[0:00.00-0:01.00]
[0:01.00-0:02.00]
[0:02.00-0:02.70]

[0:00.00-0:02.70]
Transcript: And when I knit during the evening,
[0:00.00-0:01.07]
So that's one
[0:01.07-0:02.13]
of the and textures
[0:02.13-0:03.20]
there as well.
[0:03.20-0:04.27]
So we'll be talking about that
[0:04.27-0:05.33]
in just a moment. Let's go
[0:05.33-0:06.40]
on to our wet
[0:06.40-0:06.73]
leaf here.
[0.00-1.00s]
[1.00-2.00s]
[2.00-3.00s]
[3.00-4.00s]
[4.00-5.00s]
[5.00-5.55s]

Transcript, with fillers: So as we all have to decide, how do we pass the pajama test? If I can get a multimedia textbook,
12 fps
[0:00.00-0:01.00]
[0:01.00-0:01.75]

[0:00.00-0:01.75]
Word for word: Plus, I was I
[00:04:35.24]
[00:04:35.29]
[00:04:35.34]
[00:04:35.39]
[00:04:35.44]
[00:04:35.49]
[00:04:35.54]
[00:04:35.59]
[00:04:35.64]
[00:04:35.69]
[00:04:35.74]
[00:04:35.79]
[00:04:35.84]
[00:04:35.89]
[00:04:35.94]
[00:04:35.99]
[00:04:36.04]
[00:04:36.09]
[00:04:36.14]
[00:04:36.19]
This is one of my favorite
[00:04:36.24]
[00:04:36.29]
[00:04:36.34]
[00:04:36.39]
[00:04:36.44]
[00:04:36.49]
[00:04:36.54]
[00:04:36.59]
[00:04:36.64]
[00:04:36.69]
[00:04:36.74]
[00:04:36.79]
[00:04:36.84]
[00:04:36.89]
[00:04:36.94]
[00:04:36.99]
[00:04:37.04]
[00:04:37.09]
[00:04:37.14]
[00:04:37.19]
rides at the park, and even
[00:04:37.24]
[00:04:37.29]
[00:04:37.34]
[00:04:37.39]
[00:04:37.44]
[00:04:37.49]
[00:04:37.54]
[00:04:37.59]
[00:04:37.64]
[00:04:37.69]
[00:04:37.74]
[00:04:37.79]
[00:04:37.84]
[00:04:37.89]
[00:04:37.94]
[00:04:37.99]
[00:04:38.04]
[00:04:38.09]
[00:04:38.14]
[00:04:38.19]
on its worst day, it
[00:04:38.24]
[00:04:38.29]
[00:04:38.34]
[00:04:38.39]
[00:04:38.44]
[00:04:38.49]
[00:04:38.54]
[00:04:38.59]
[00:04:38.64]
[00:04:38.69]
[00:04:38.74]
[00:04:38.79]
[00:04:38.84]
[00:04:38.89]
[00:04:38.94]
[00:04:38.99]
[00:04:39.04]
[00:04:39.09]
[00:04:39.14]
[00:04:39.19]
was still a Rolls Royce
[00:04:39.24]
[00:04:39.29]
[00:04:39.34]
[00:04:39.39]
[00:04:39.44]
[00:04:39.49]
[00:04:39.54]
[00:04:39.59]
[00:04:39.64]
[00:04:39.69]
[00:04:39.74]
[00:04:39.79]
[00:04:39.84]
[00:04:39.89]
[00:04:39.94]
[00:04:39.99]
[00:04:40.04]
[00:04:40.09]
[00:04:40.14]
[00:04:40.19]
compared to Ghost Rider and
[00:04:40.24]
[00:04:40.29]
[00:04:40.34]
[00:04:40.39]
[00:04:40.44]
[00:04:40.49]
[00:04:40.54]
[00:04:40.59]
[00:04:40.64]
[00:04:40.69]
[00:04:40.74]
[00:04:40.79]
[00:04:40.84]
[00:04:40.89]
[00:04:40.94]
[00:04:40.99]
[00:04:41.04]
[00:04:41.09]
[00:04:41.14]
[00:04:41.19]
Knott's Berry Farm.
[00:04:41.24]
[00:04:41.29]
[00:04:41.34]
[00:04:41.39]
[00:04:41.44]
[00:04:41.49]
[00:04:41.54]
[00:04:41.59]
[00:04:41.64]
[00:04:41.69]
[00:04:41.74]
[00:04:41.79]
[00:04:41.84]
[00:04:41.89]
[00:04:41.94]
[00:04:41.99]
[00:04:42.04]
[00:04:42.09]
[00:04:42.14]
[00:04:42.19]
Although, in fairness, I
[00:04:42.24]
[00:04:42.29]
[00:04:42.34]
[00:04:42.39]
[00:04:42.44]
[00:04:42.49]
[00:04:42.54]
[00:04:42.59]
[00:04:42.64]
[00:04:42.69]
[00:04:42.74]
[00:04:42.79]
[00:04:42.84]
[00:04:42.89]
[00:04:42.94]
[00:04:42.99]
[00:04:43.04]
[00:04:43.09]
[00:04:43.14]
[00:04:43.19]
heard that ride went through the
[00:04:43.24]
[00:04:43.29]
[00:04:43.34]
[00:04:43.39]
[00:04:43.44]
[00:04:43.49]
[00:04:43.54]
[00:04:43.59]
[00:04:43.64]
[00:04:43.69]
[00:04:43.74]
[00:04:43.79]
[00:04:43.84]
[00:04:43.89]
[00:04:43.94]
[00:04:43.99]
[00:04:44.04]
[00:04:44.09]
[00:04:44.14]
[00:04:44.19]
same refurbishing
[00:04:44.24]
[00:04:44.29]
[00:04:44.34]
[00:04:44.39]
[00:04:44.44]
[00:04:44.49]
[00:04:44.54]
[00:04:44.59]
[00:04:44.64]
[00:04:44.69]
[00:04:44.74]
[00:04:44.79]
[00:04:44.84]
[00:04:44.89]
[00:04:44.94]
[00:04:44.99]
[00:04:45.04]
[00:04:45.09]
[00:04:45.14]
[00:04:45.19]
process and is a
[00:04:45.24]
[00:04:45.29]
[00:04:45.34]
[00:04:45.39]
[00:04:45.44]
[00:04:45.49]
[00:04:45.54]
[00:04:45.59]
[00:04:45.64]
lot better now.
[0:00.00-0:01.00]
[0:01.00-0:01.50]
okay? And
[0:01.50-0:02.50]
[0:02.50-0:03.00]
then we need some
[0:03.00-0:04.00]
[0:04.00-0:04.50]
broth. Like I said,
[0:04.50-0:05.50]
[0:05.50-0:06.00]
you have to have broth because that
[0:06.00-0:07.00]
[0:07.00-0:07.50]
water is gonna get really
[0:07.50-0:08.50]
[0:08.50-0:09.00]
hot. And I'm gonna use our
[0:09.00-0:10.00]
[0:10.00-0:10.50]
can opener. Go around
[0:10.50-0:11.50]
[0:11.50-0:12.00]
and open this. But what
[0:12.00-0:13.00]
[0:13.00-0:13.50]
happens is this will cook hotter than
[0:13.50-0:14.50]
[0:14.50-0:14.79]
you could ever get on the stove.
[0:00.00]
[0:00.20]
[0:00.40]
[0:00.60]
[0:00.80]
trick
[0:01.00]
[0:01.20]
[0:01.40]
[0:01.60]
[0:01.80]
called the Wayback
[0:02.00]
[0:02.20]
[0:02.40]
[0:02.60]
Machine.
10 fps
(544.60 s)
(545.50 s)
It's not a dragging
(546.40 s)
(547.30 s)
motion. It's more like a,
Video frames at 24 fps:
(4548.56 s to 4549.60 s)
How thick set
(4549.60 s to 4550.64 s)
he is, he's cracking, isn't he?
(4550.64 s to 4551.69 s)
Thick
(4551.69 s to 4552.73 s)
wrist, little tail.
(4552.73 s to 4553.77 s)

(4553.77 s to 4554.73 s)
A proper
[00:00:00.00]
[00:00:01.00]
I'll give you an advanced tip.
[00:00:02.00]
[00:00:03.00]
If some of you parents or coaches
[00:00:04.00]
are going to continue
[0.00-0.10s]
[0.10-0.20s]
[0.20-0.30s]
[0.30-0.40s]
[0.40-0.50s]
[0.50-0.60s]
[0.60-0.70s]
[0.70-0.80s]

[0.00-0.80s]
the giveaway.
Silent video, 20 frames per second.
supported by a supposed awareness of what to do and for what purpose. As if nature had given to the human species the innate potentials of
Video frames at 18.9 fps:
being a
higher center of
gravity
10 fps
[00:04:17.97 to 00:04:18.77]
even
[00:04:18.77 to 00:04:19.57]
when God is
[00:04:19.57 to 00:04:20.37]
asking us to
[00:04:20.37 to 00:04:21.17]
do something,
# # # # #
■ Task statement:
Would you show each line of the listing above that has the string "Transcript"?

■ Answer below:
Transcript: And when I knit during the evening,
Transcript, with fillers: So as we all have to decide, how do we pass the pajama test? If I can get a multimedia textbook,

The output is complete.